The government said it will soon come up with a robust framework to ensure strict compliance by all stakeholders with regard to service charge levied by restaurants and hotels as it adversely affects consumers on a daily basis.
This comes after the Department of Consumer Affairs (DoCA) on Thursday held a meeting with restaurant associations and consumer organisations on the issue.
The meeting, chaired by DoCA secretary Rohit Kumar Singh, was attended by restaurant lobbies including the National Restaurant Association of India (NRAI) and Federation of Hotel & Restaurant Associations of India (FHRAI) and consumer organisations including Mumbai Grahak Panchayat, Pushpa Girimaji etc.
The government had last month expressed its displeasure over restaurants allegedly making service charges compulsory even though such charges are subject to the customer's discretion.

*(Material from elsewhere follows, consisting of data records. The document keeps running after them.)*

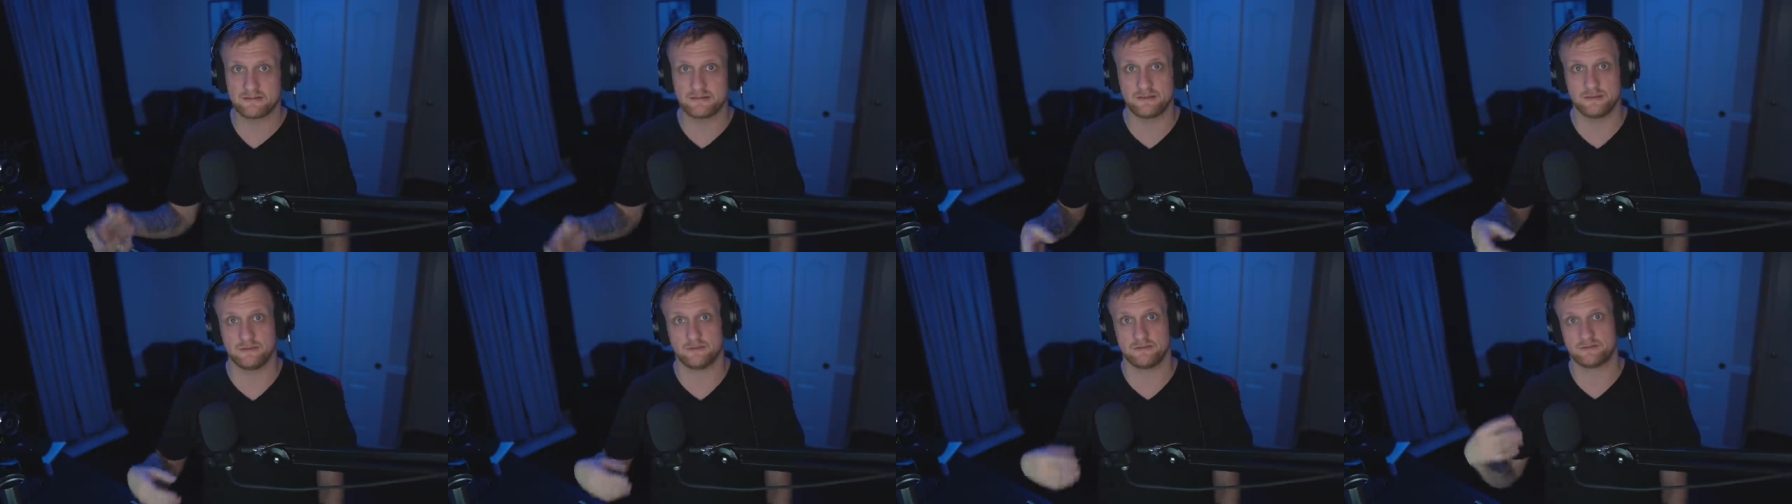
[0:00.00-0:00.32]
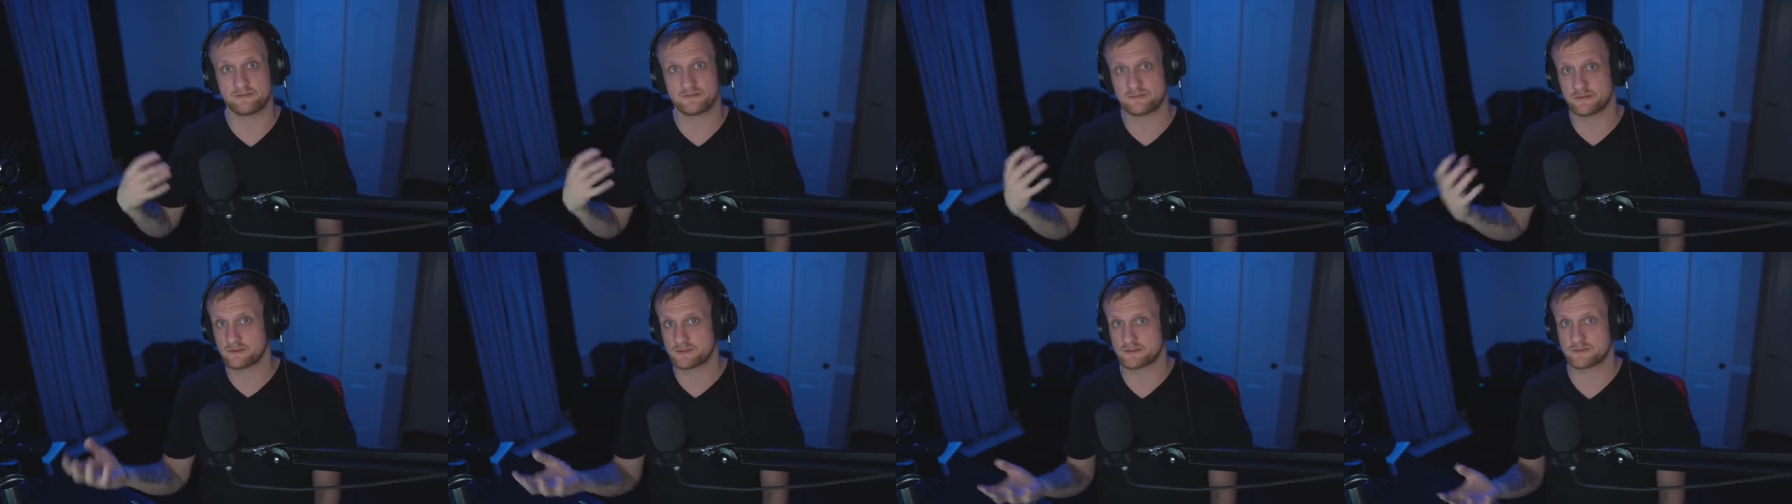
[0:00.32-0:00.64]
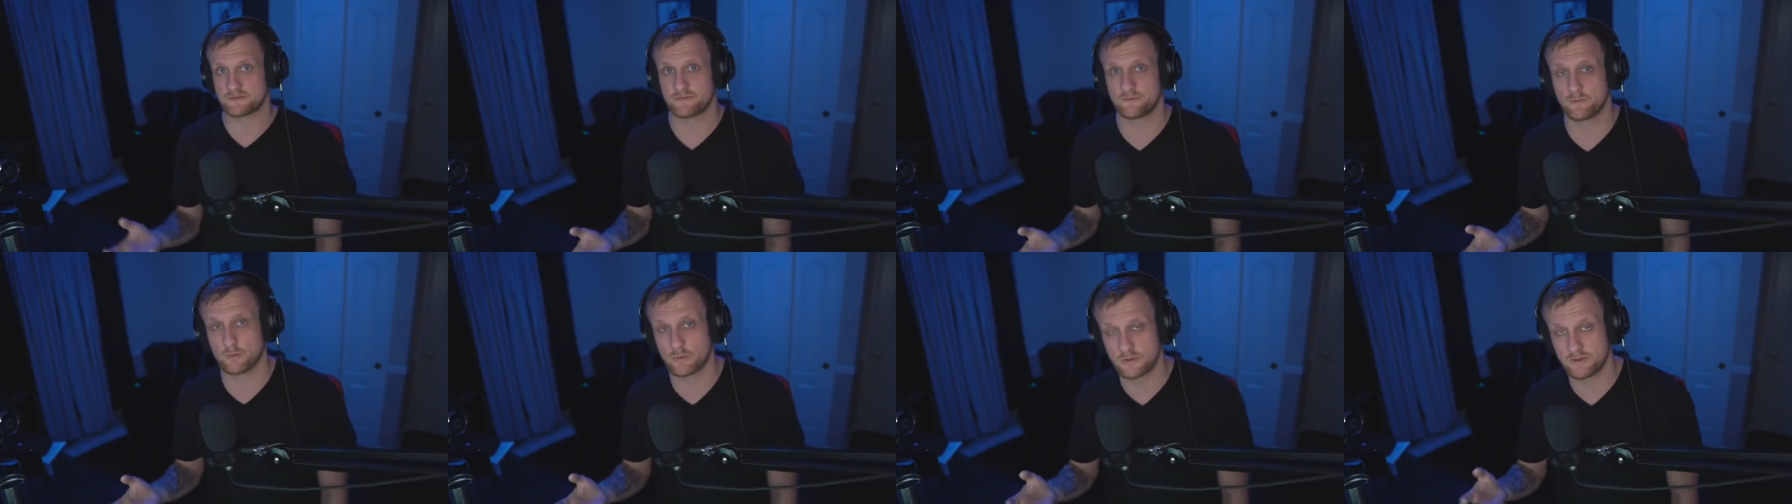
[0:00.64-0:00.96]
to search
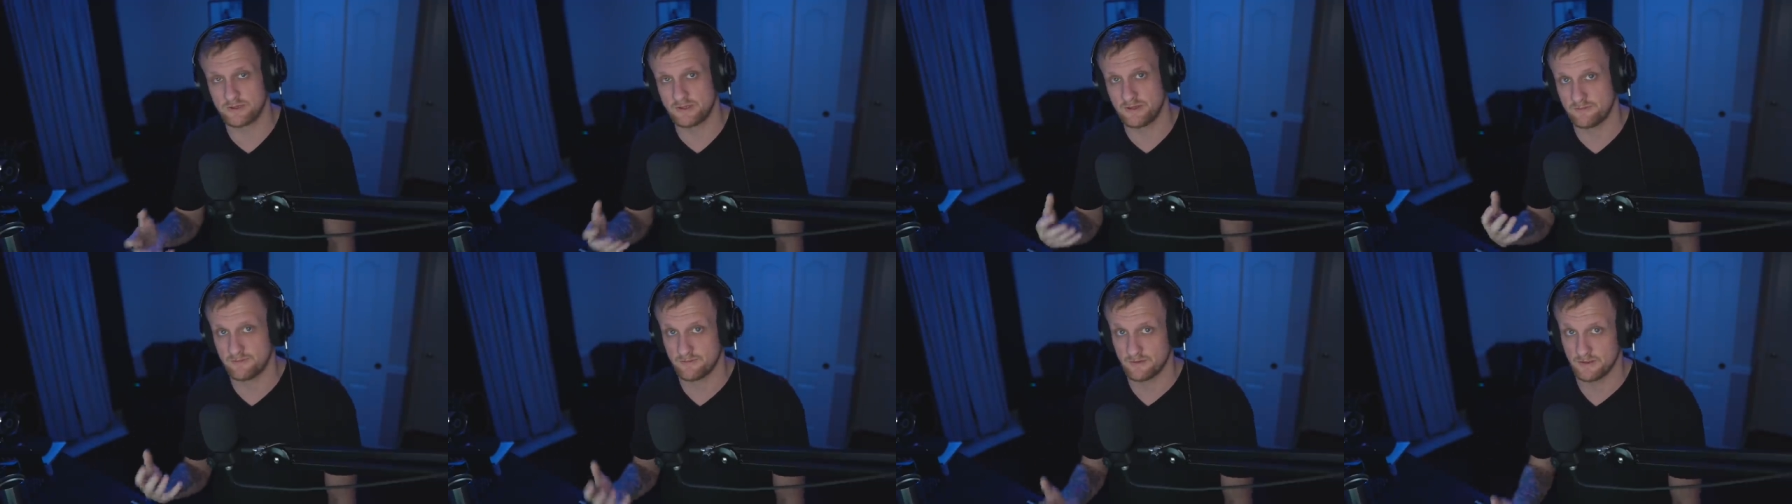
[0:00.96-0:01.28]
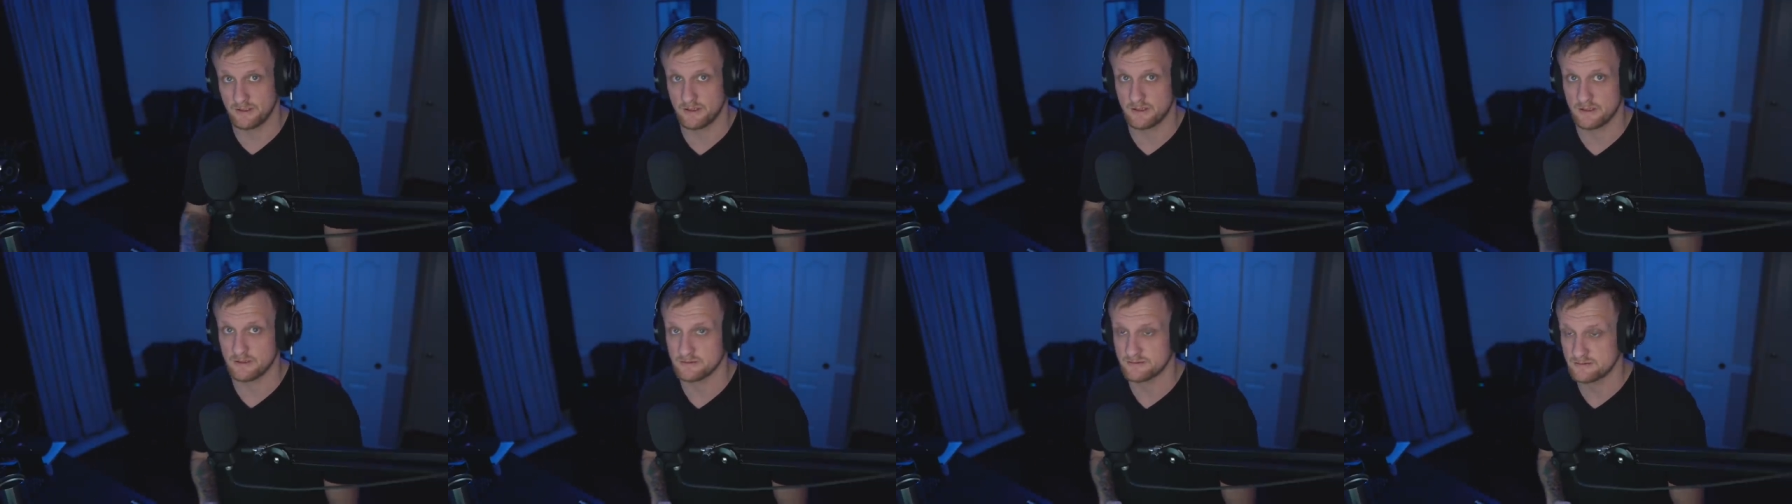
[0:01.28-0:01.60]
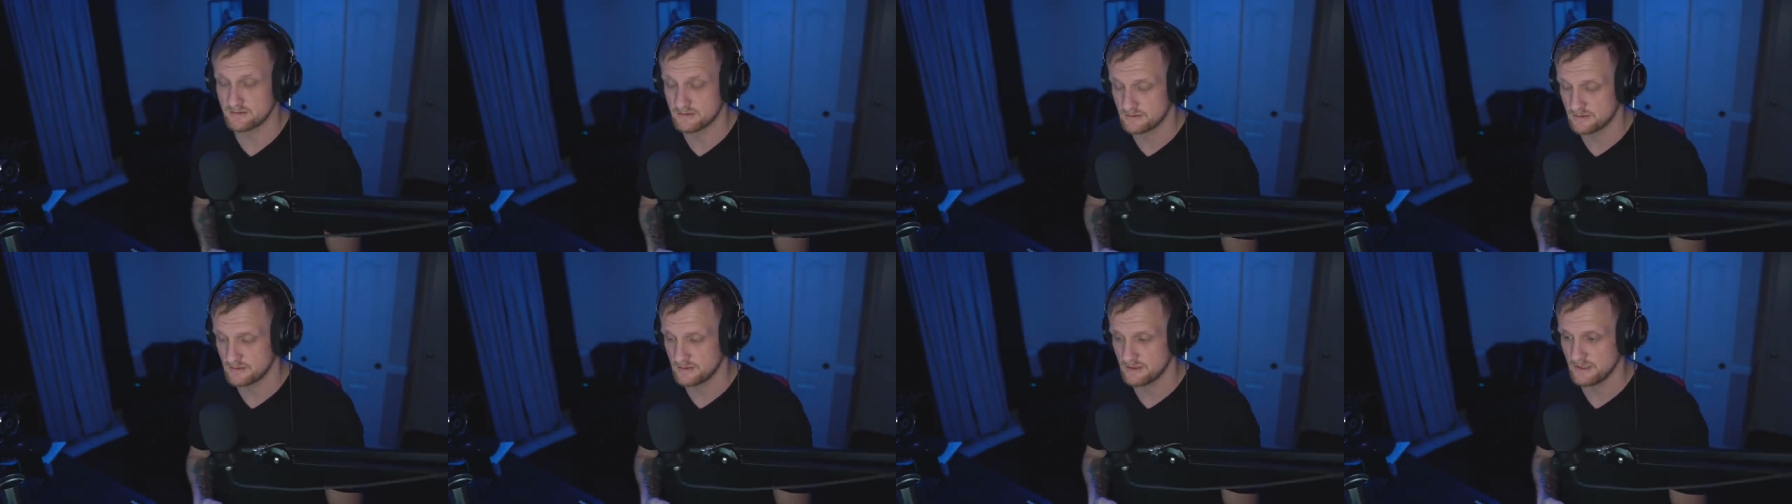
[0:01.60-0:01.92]
for different
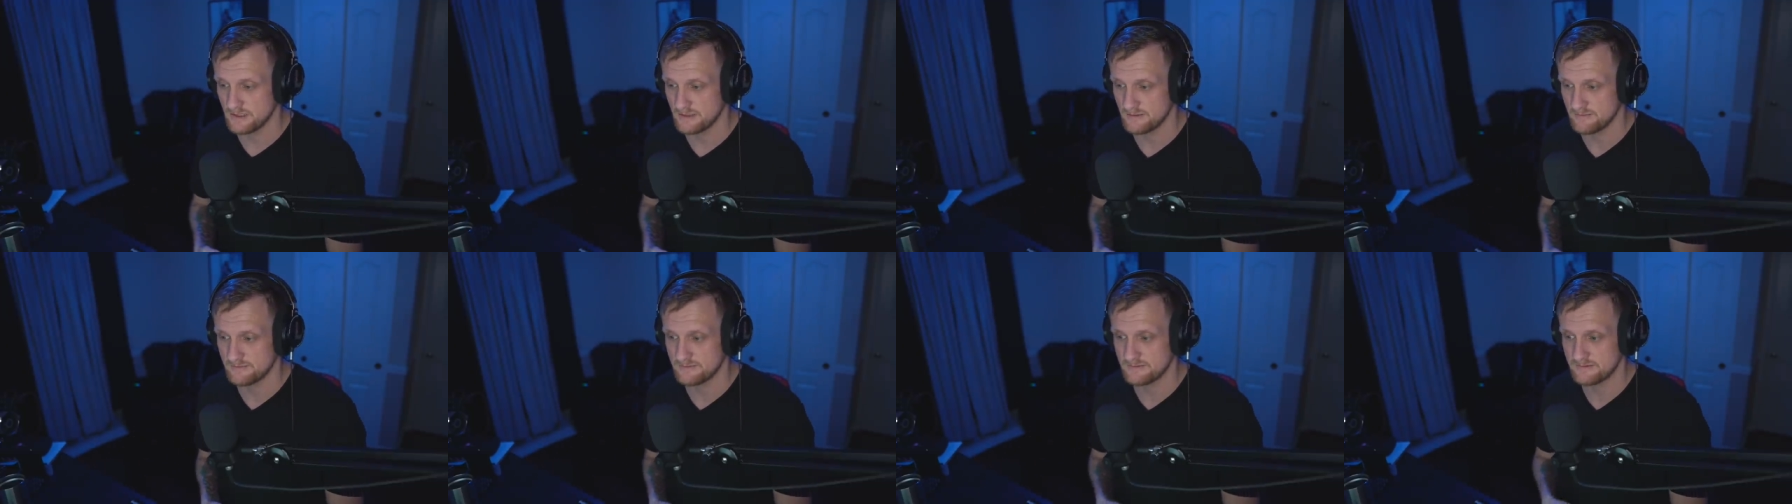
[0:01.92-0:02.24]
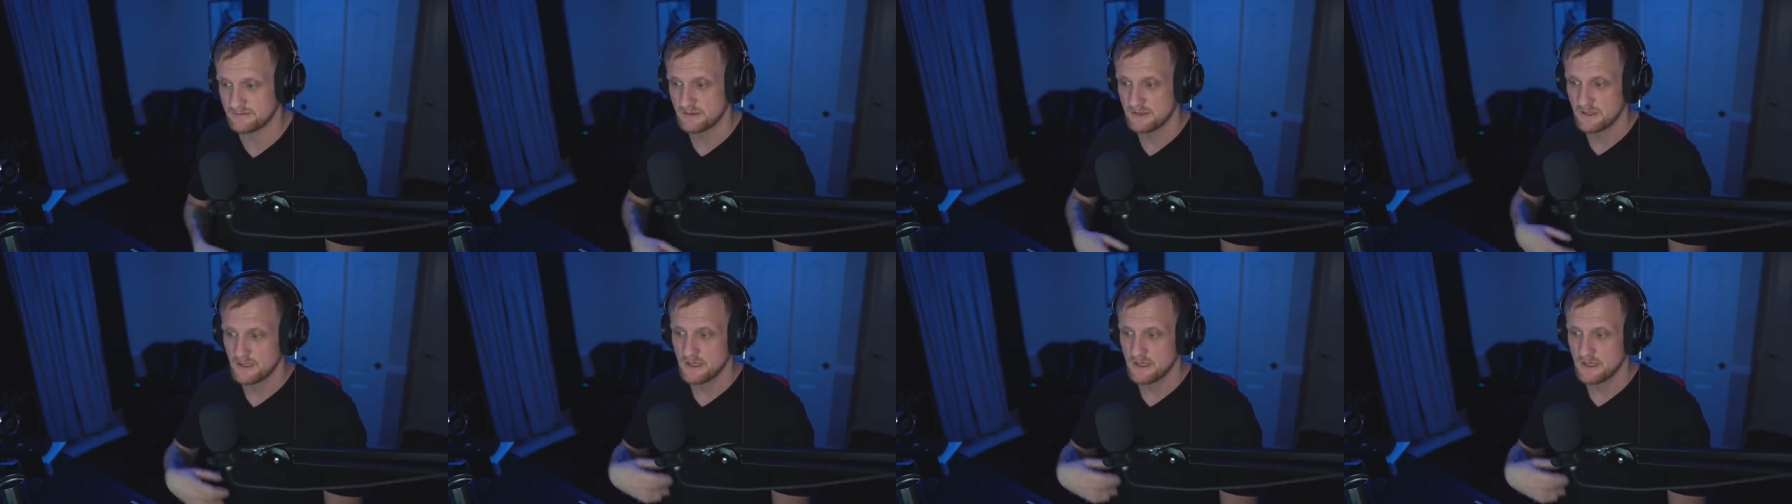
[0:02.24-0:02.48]
alternatives.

After taking cognisance of the grievances registered by consumers on the National Consumer Helpline (NCH), the Department of Consumer Affairs (DoCA) had called the National Restaurants Association of India (NRAI) on June 2 to discuss the issue.

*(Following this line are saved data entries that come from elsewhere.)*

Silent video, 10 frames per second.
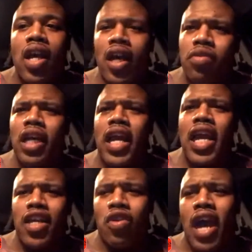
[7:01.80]
And he was like, "Hey,
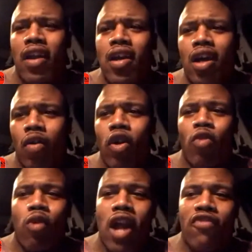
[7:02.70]
you got a real
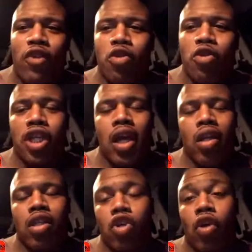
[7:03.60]
bright future, kid."
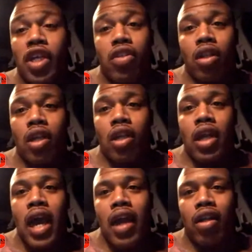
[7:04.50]
And so he
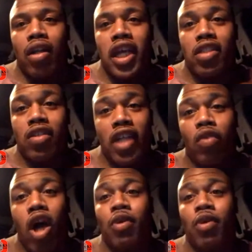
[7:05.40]
got a chance to
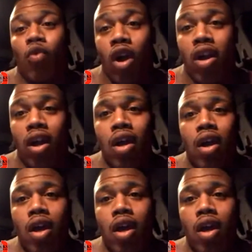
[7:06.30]
actually watch me work.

Meanwhile, restaurant associations argued that when service charge is mentioned on the menu, it involves an implied consent of the consumer to pay the charge. Service charge is used by restaurants and hotels to pay the staff and workers and is not charged for the experience or food served to the customers, they say.
Consumer rights groups observed that levying service charge is patently arbitrary and constitutes an unfair as well as restrictive trade practice under the Consumer Protection Act. Questioning the legitimacy of such a charge, it was highlighted that since there is no bar on restaurants and hotels on fixing their food prices, including an additional charge in the name of service charge is detrimental to the rights of consumers.

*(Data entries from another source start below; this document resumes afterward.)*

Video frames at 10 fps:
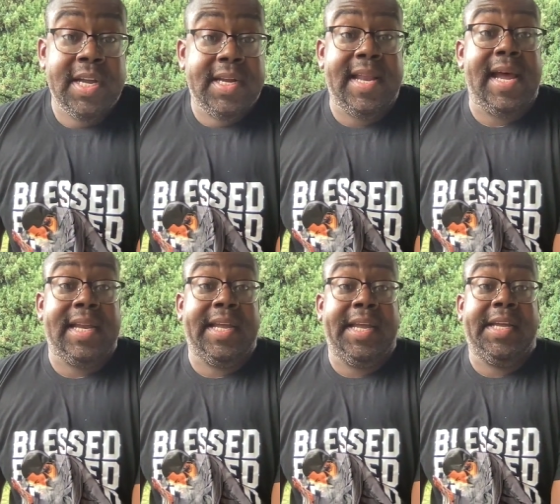
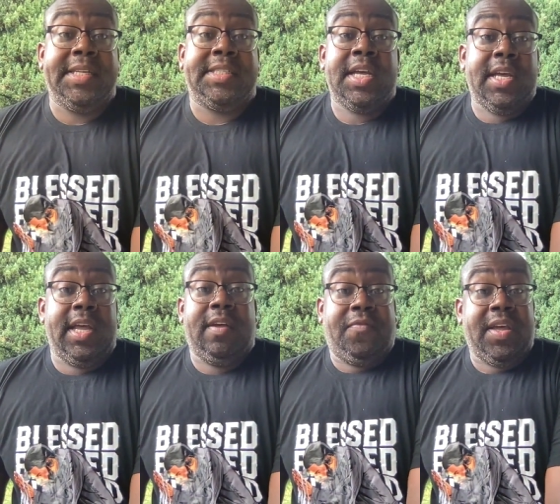that is
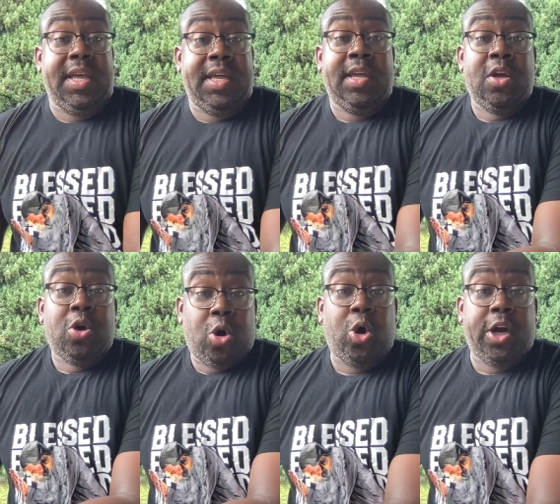if he
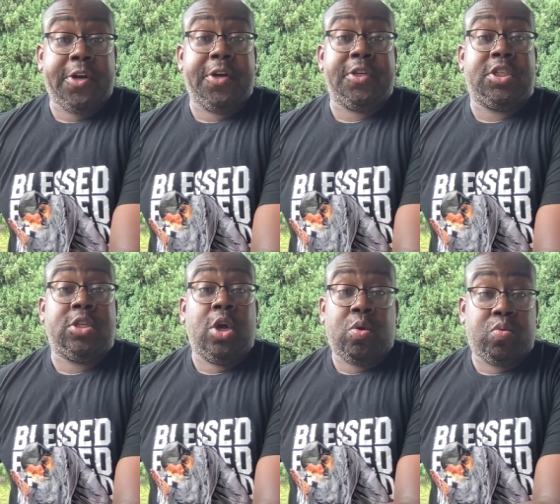orders
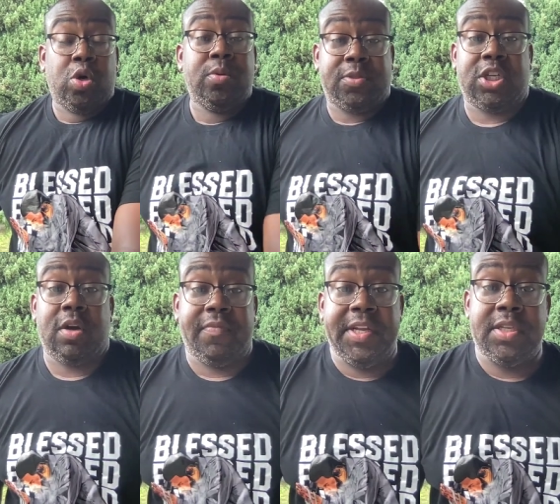room
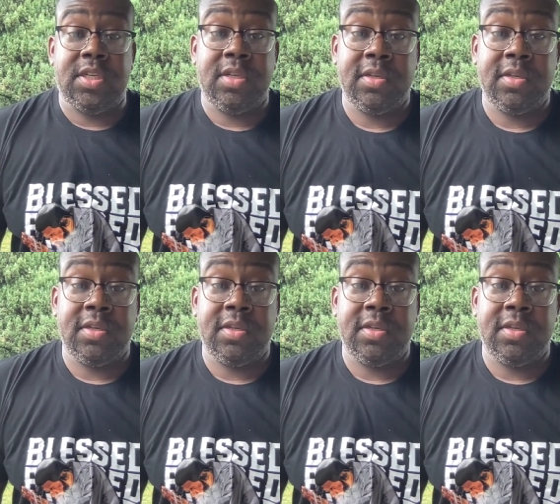service.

The ministry, in its statement, mentions that the DoCA has already published guidelines, dated April 21, 2017, on charging of service charge by hotels and restaurants. The guidelines note that entry of a customer in a restaurant itself cannot be construed as consent to pay service charge.
The guidelines clearly mention that placing an order by a customer amounts to their agreement to pay the prices displayed on the menu card along with the applicable taxes. Charging for anything other than the aforementioned charges without express consent of the customer would amount to unfair trade practice as defined under the Act, the government says.
"Considering entry of a customer to a restaurant/hotel as an implied consent to pay service charge would amount to imposition of an unjustified cost on customer as a condition precedent to placing an order for food and would fall under restrictive trade practice under the Act. Since this adversely affects millions of consumers on a daily basis, the Department will soon come up with a robust framework to ensure strict compliance by the stakeholders," it adds.